» **What you are asked to do**
Starting at the first line of the listing below, retype each line up to and including the one that contains "(3.00 s to 4.00 s)". Leave pictures out.

» **Excerpted records**
>>>

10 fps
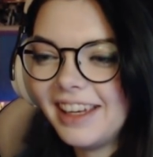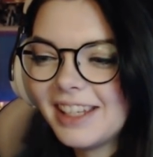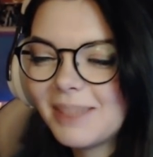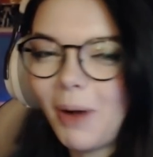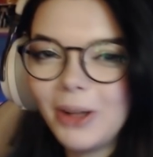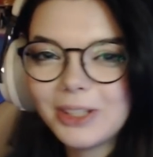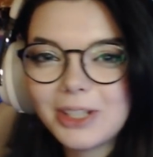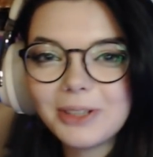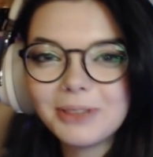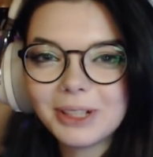
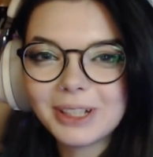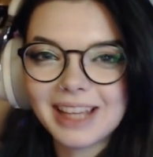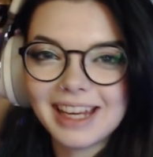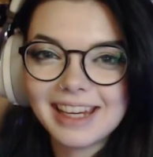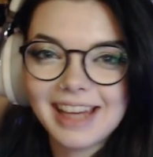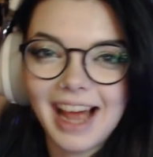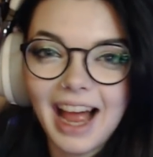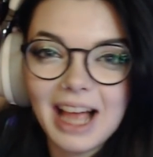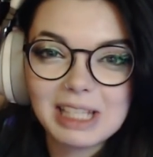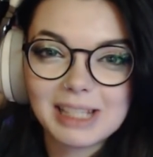poncho looked like
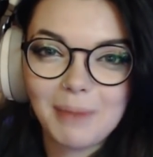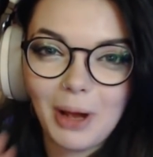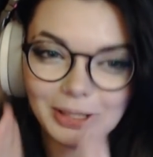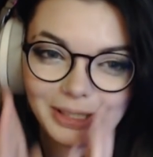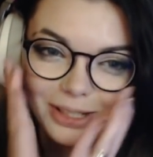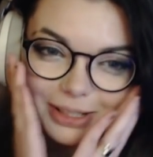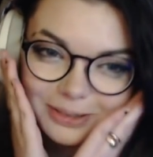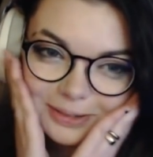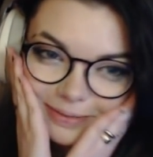Cal's poncho.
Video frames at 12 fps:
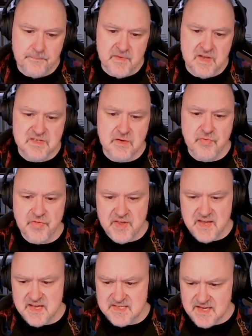So
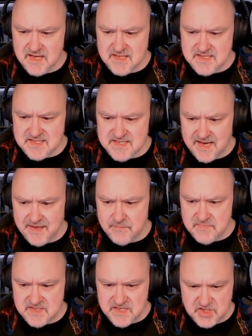these are the
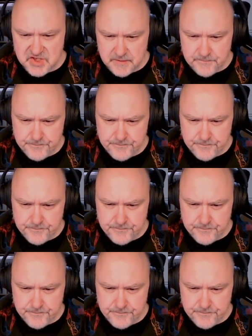same digit.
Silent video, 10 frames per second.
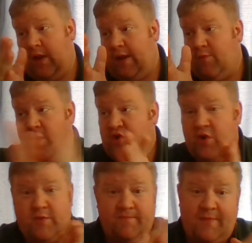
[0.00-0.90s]

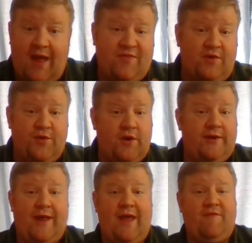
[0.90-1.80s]
Richard at the Nerd
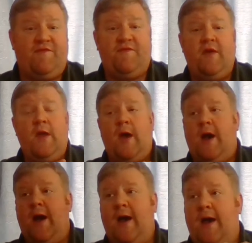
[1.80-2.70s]
Life,
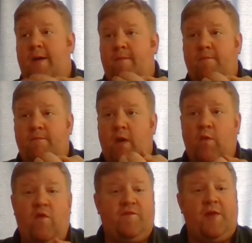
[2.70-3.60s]
my
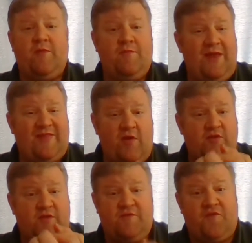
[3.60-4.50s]
wolf brother
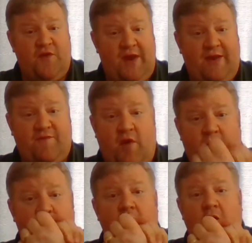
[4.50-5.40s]
Mythos and Freak
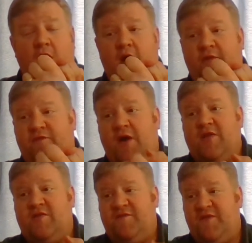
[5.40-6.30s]
from
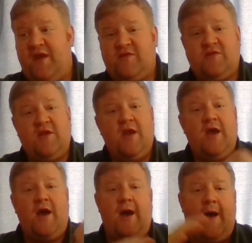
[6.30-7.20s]
Frost and Fist,
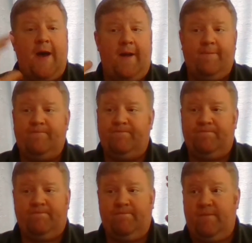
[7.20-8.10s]

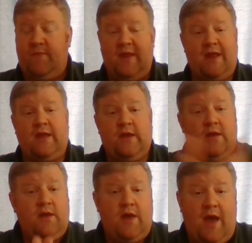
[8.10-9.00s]
Nick
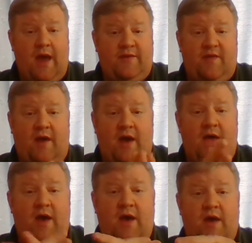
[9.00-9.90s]
at
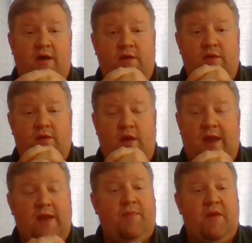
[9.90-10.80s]

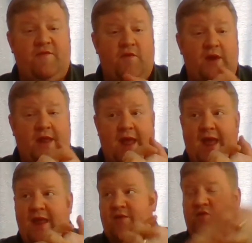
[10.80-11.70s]
Idic Beer
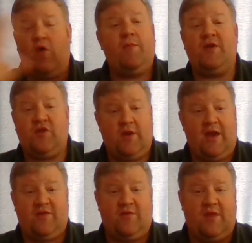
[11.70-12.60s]
40K. There's a whole bunch of you
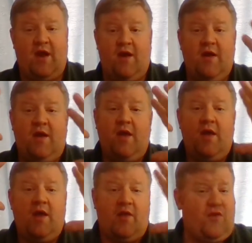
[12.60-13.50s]
guys out there.
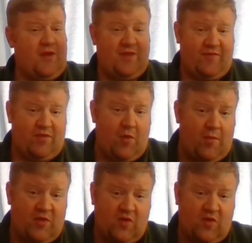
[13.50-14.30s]
That's all I can think of at the moment.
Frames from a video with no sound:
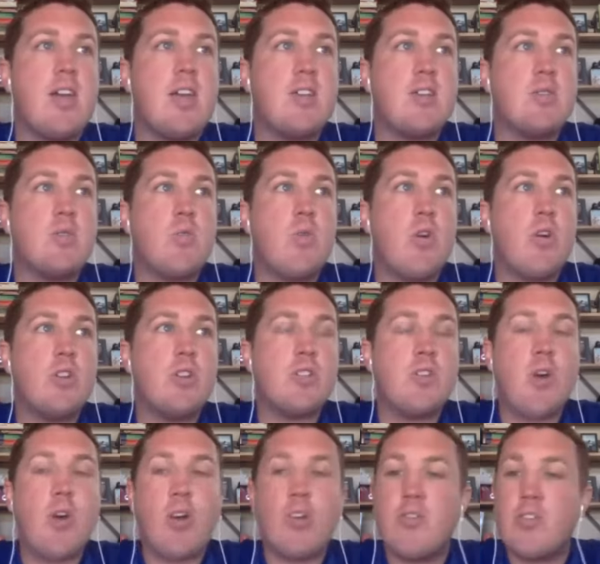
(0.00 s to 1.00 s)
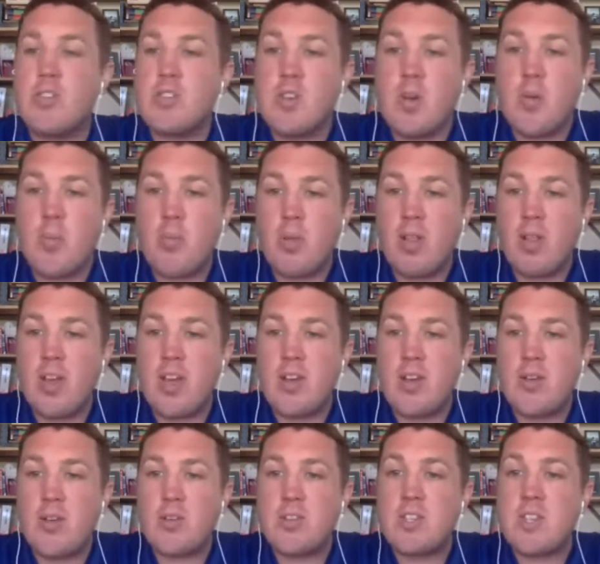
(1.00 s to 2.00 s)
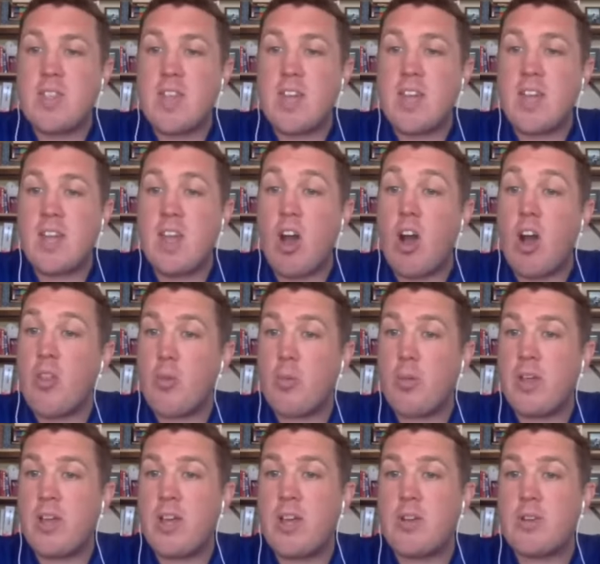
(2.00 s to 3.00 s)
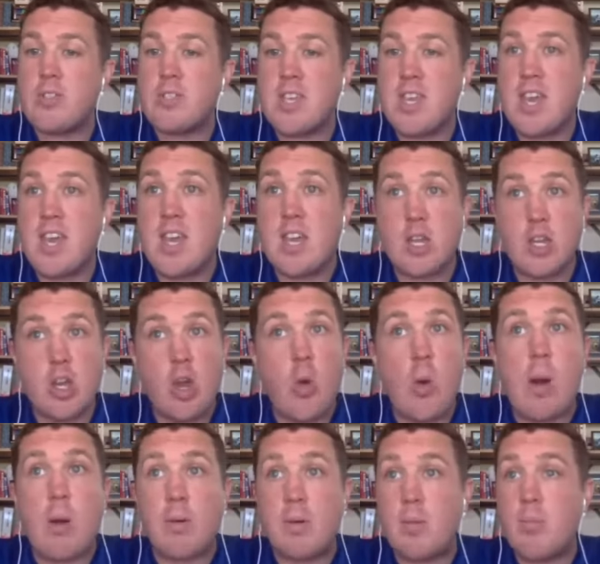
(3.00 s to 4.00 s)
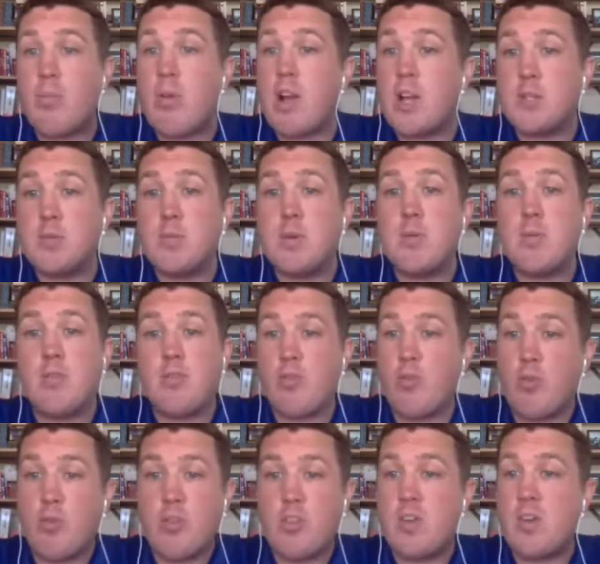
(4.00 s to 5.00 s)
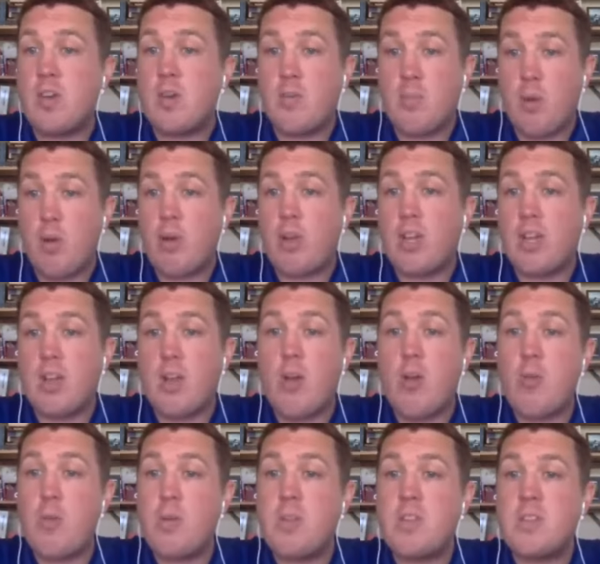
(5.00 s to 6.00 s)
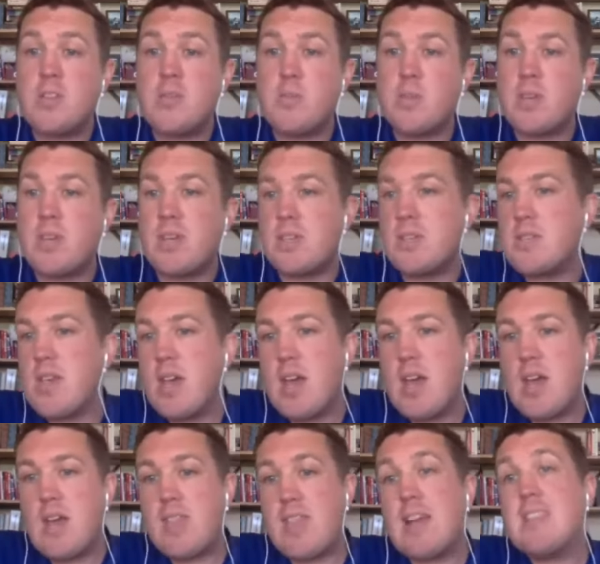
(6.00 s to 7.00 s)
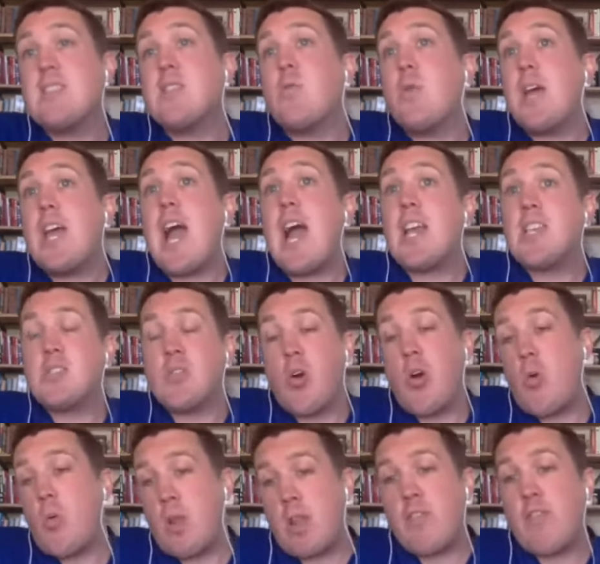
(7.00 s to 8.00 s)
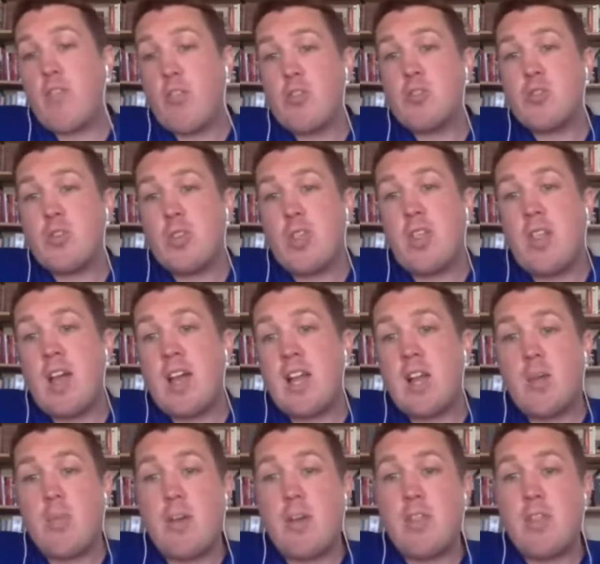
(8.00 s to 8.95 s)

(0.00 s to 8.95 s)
swan song for some players, and then other players, hey, go out and impress me before the market opens? Because that's the way I saw it when I first saw the lineup.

<<<

» **Solution**
10 fps
poncho looked like
Cal's poncho.
Video frames at 12 fps:
So
these are the
same digit.
Silent video, 10 frames per second.
[0.00-0.90s]

[0.90-1.80s]
Richard at the Nerd
[1.80-2.70s]
Life,
[2.70-3.60s]
my
[3.60-4.50s]
wolf brother
[4.50-5.40s]
Mythos and Freak
[5.40-6.30s]
from
[6.30-7.20s]
Frost and Fist,
[7.20-8.10s]

[8.10-9.00s]
Nick
[9.00-9.90s]
at
[9.90-10.80s]

[10.80-11.70s]
Idic Beer
[11.70-12.60s]
40K. There's a whole bunch of you
[12.60-13.50s]
guys out there.
[13.50-14.30s]
That's all I can think of at the moment.
Frames from a video with no sound:
(0.00 s to 1.00 s)
(1.00 s to 2.00 s)
(2.00 s to 3.00 s)
(3.00 s to 4.00 s)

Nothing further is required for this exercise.